■ **Excerpted data**:
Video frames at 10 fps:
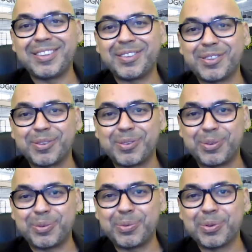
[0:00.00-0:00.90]
this
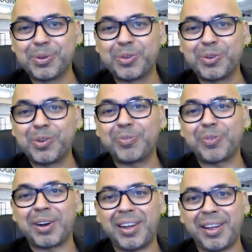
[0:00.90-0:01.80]
tool good
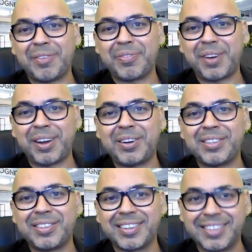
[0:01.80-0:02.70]
for IFRS
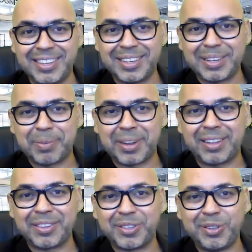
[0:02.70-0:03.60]
16
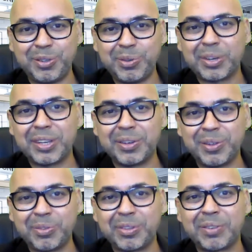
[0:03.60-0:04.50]
compliance, you can
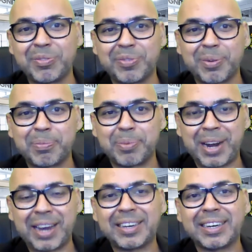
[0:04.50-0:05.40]
use it for
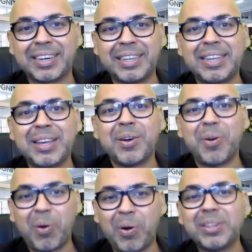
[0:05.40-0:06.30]
practically
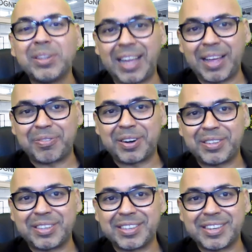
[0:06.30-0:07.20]
all the
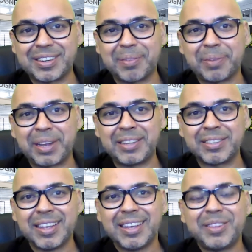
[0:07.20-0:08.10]
IFRS 16
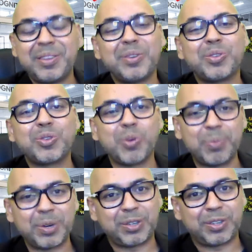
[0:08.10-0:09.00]
compliance. There is so
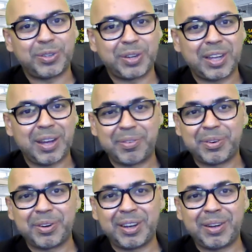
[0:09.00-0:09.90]
much to
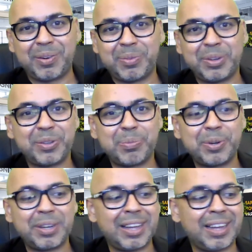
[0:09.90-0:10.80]
cover with you,
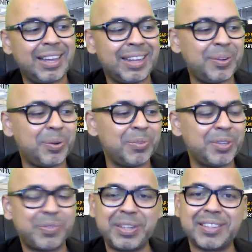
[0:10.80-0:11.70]
Budi. I
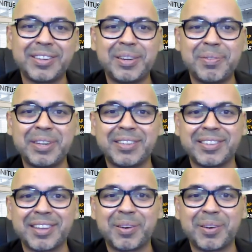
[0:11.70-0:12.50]
always feel 30 minutes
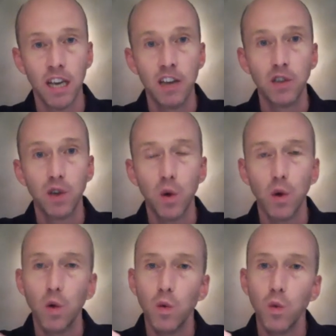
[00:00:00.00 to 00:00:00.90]

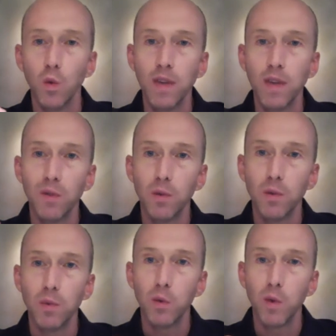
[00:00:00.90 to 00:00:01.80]
So we
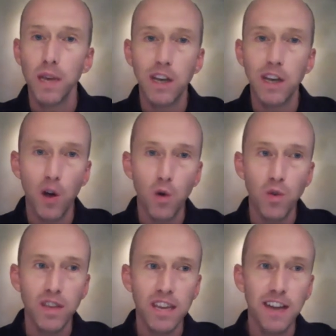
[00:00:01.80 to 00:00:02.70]
know
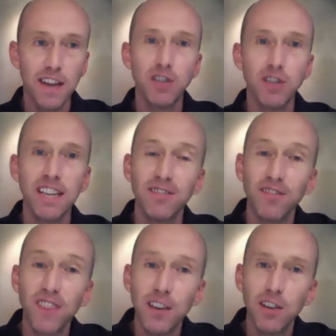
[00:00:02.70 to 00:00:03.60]
the energy and
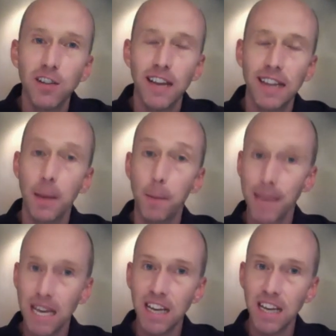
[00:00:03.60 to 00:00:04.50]
feel and the
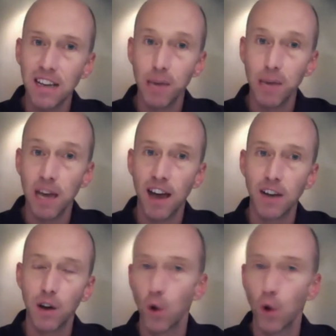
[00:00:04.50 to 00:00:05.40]
meaning behind
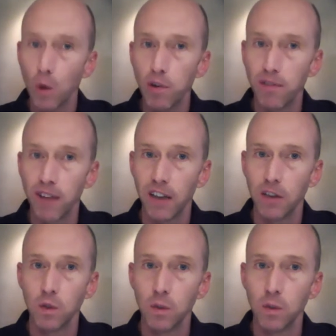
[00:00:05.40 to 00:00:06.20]
our corporate values.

■ **Exercise**: Excluding pictures, copy exactly the lines from the line containing "[00:00:00.00 to 00:00:00.90]" through the last line of the data, inclusive.

■ **Reply**:
[00:00:00.00 to 00:00:00.90]

[00:00:00.90 to 00:00:01.80]
So we
[00:00:01.80 to 00:00:02.70]
know
[00:00:02.70 to 00:00:03.60]
the energy and
[00:00:03.60 to 00:00:04.50]
feel and the
[00:00:04.50 to 00:00:05.40]
meaning behind
[00:00:05.40 to 00:00:06.20]
our corporate values.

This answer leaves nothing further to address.